In de hoek stond de zelfgemaakte pers, waarmee hij zijn eerste etsen gedrukt heeft. Een paar kasten en rieten zetels en enkele ‘tabourets’ (kleine zitbankjes) vulden de heldere plaats. Een groot versleten tapijt lag op de koele stenen vloer. En, aan het hoge plafond, hing, aan een lange buis, een grote gaslamp met een witte glazen lampenkap. Hoe ze moest ontstoken worden is me nog niet duidelijk. Maar ik vermoed dat papa dat deed, zoals de koster, in de kerk, zijn kaarsen ontsteekt, met een lange stok met een brandende wiek erop.

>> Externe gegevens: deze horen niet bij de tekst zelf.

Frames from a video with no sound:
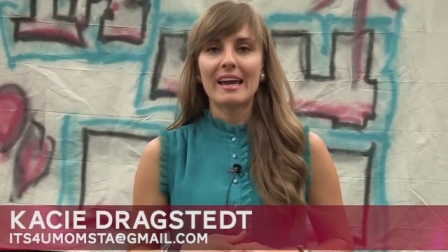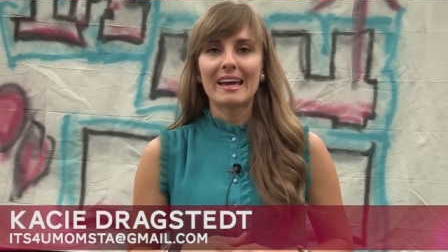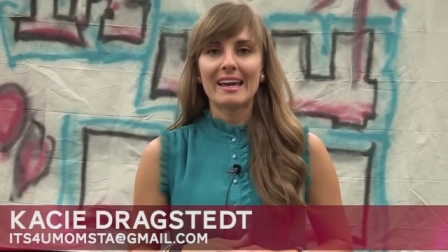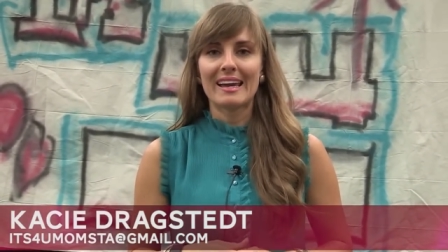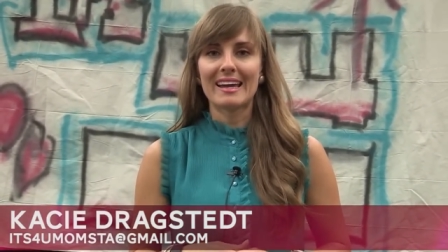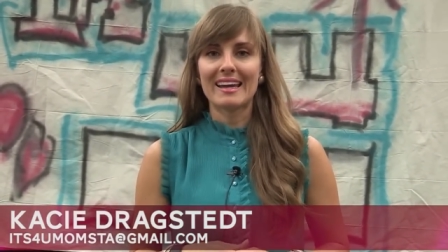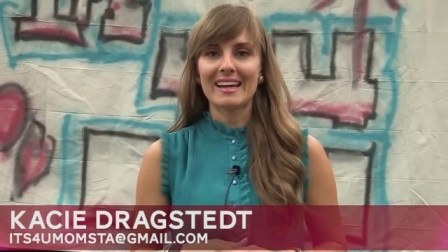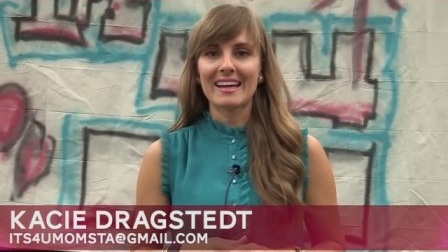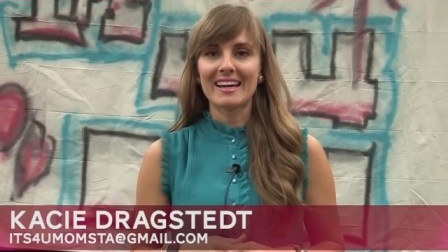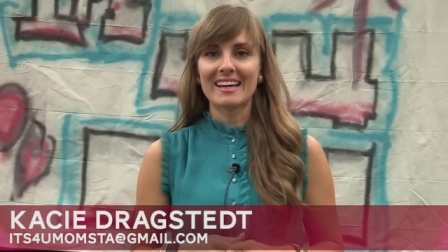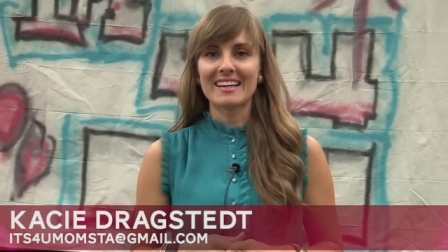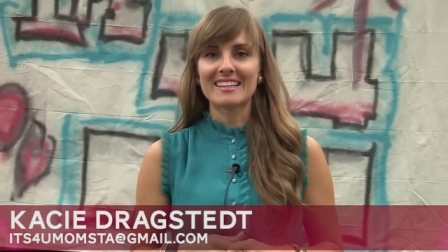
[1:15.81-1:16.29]

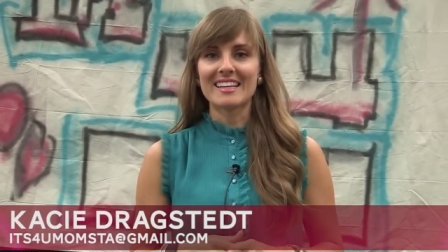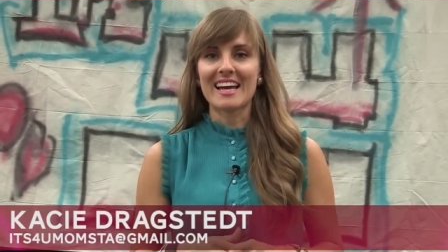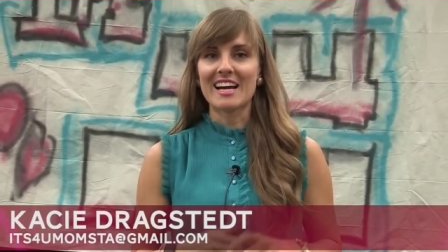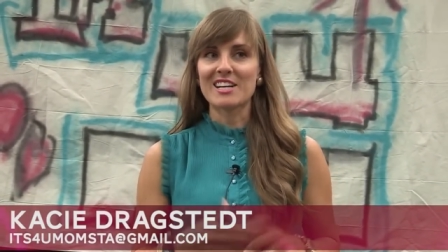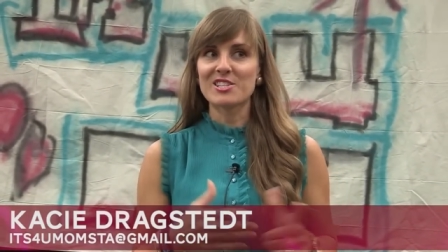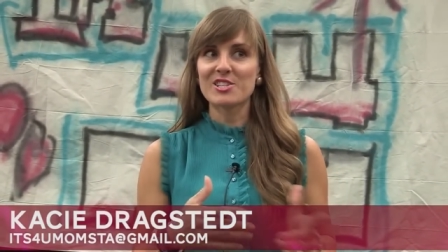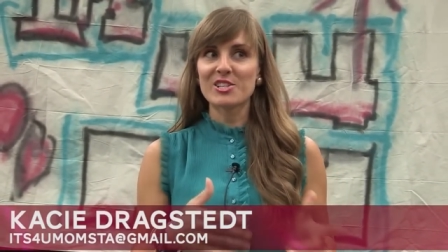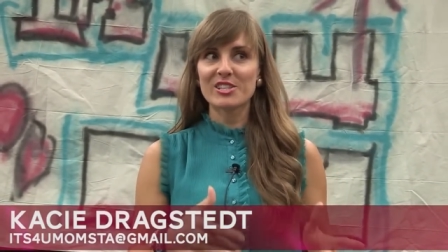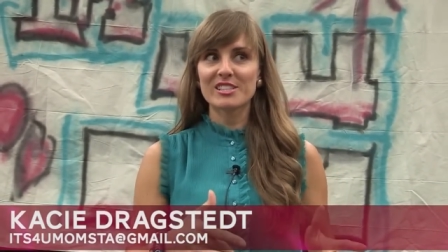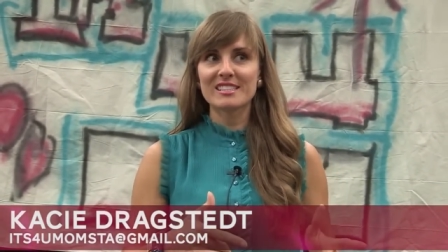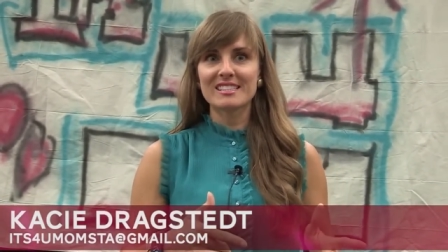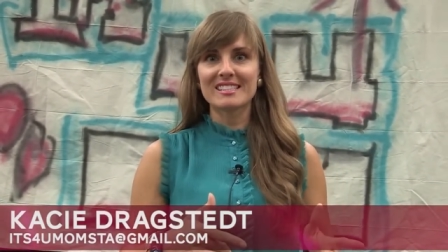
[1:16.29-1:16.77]
And
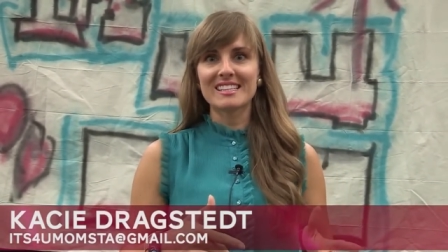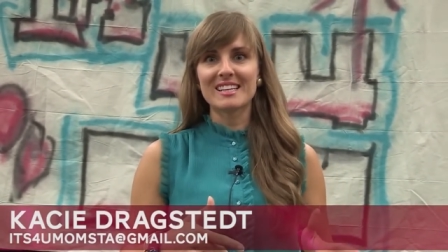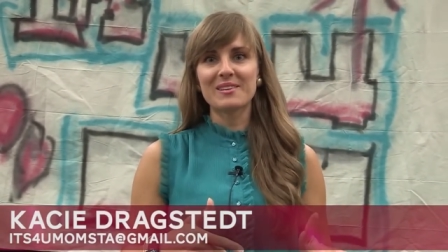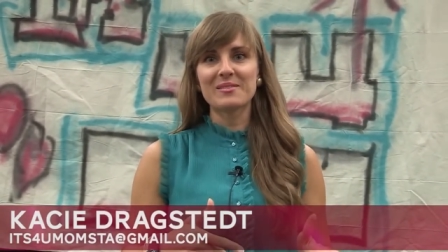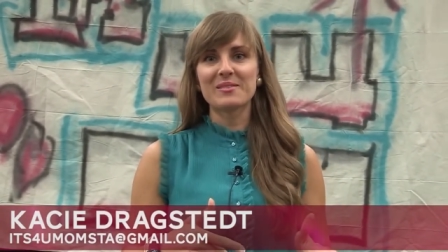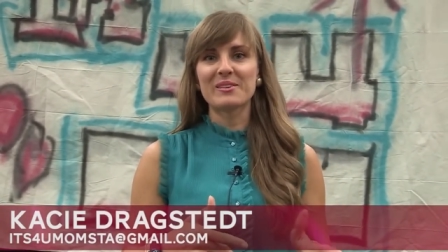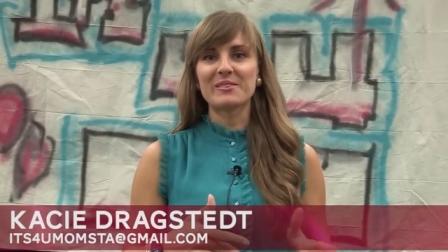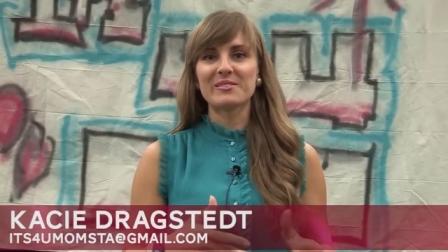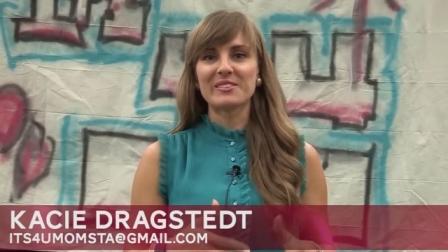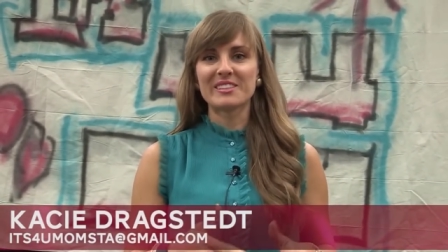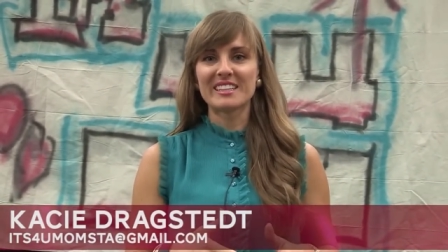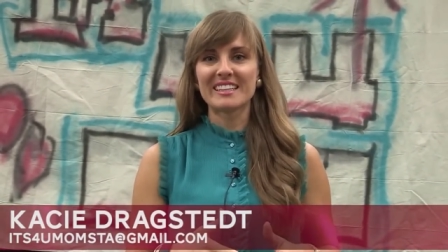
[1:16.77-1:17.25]
as you can see,
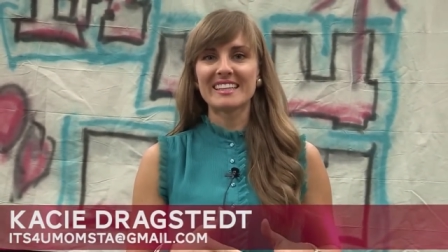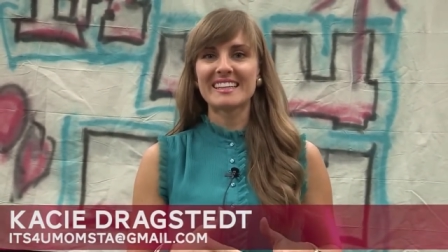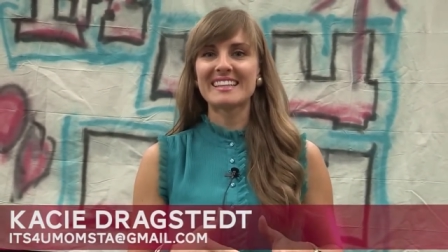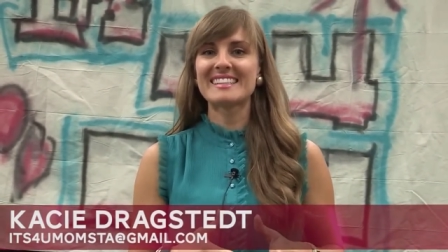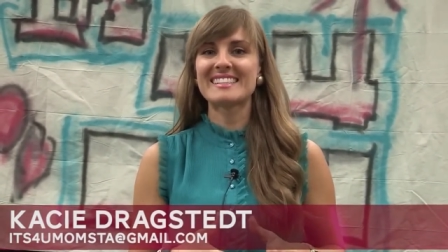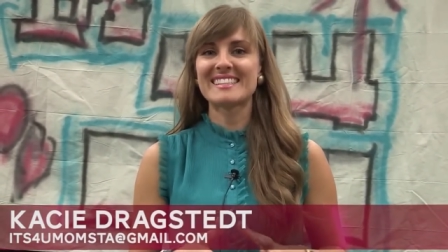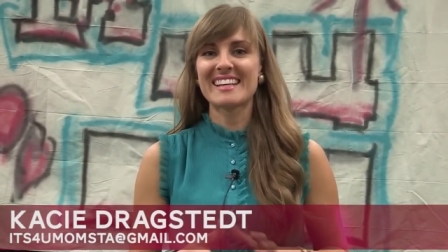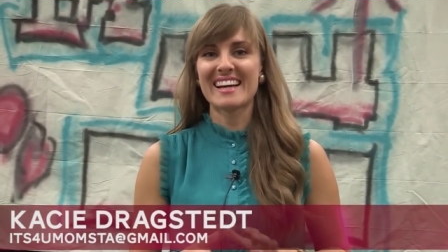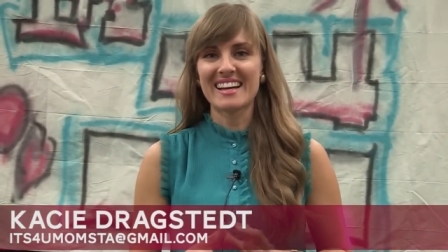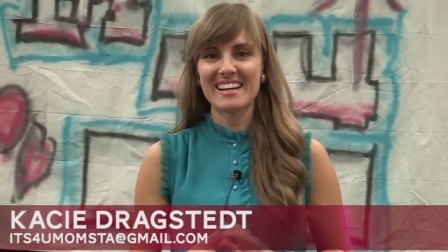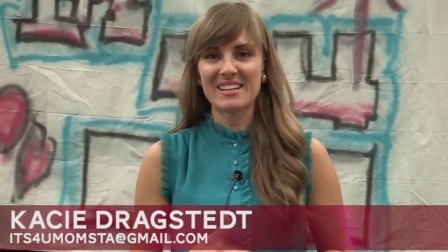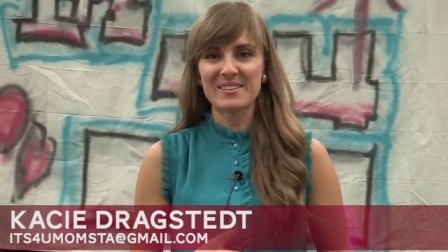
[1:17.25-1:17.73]
we're really
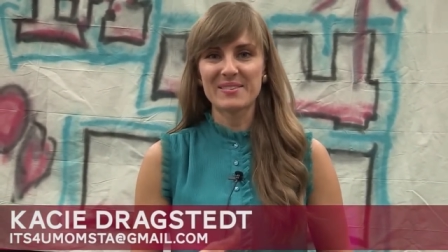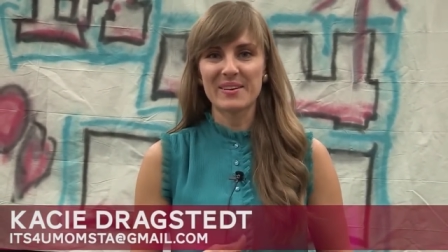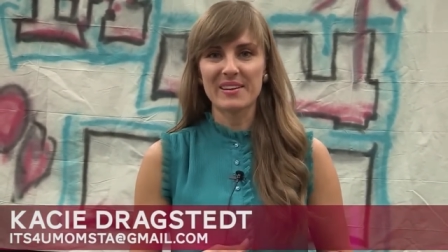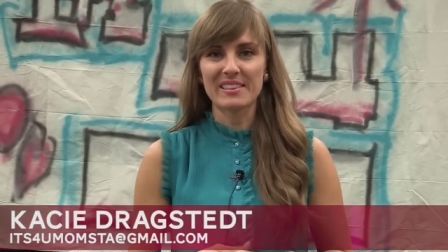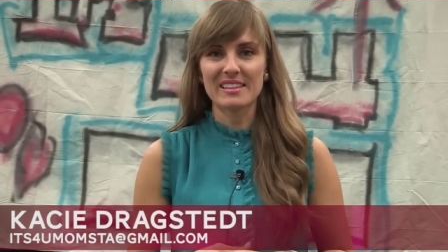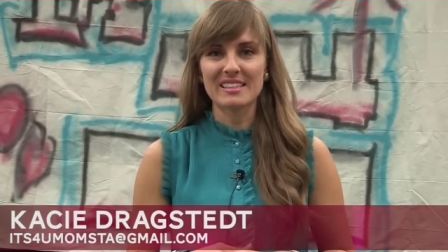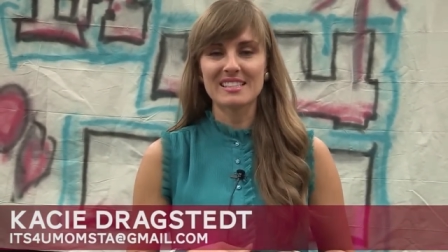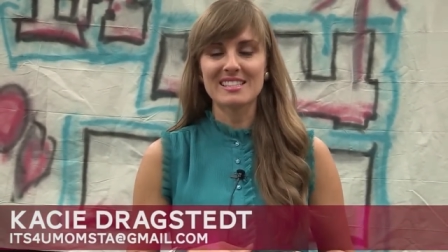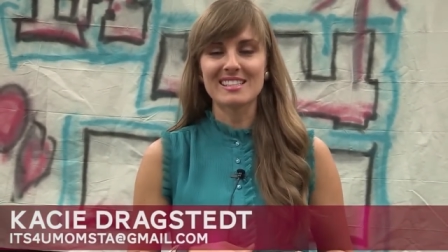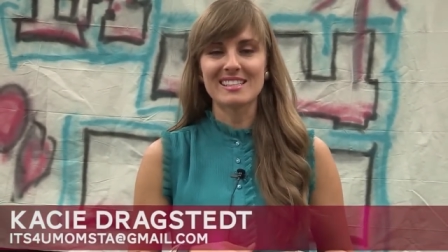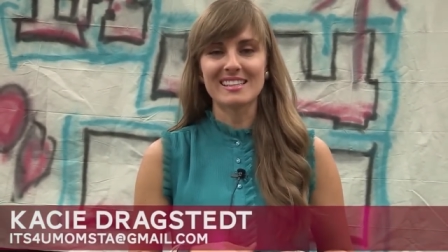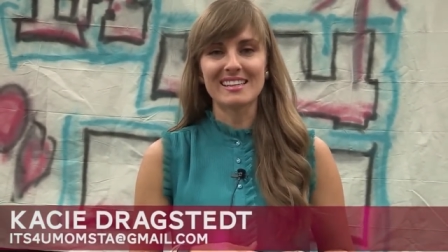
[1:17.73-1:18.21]
excited about
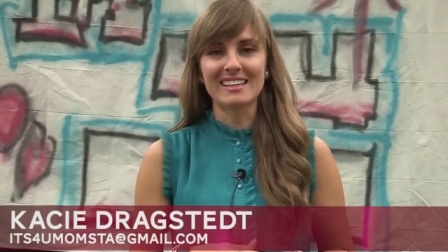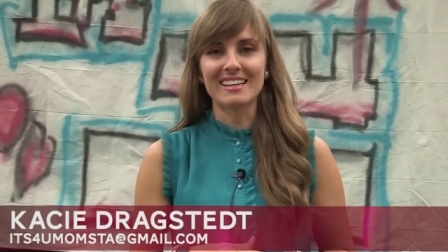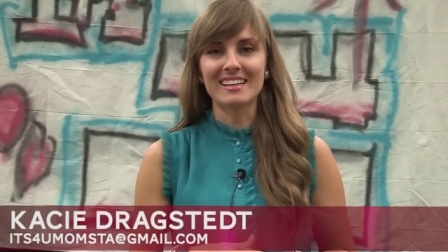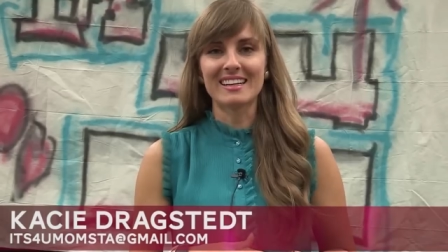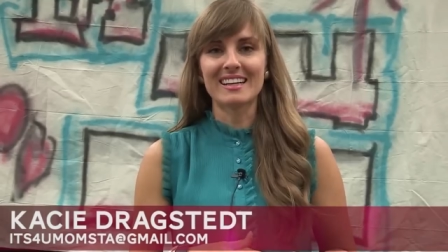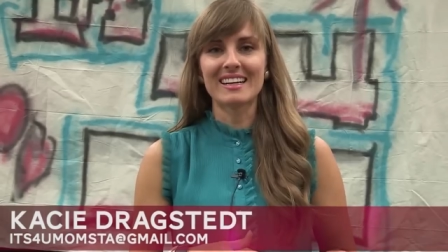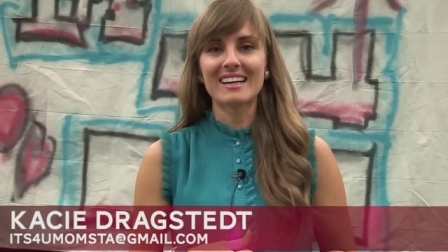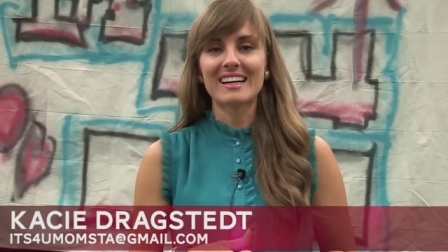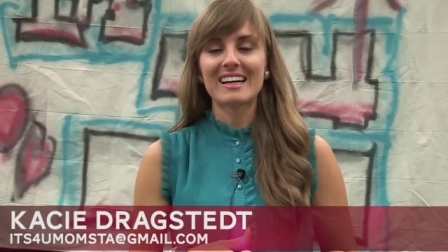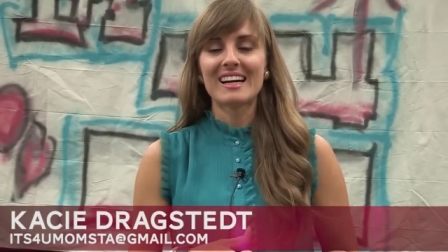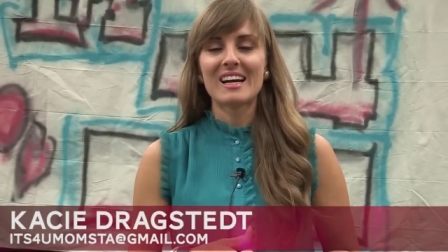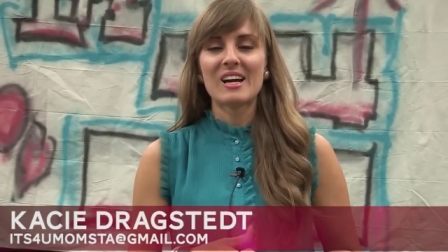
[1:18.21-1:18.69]
this
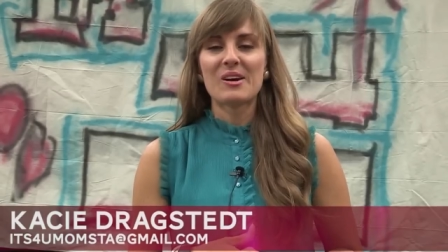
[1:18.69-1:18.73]
year.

Boven de kleine keuken lag het zogenaamd salon. Er stonden een paar zetels, met een klein salontafeltje, en een Surdiac continue vuur (ik heb dit nooit weten branden). Aan de muren hier hingen een paar schilderijen, die mijn mama nog had gemaakt in het pensionaat van Eeklo. Ook hier werden de luiken zomer en winter dicht gehouden. Er was hier geen gezellige warme sfeer, die we beneden hadden. Of was het dat hoge plafond dat ons afschrikte, of het donkergroene behang dat de muren sierde, ik weet het niet, maar gezellig is anders. Die beide plaatsen werden door ons dan ook weinig belopen. Enkel als mama, eens om de zoveel weken, er ging kuisen, werden we er toegelaten.
Salon

Veel is er daardoor ook niet in mijn geheugen gegrift. Alleen de koele indruk van een niet bewoonde kamer, waar geen kinderen spelen. De ongezelligheid, van een, aan het zonlicht ontdoken, opgesloten donkere ruimte.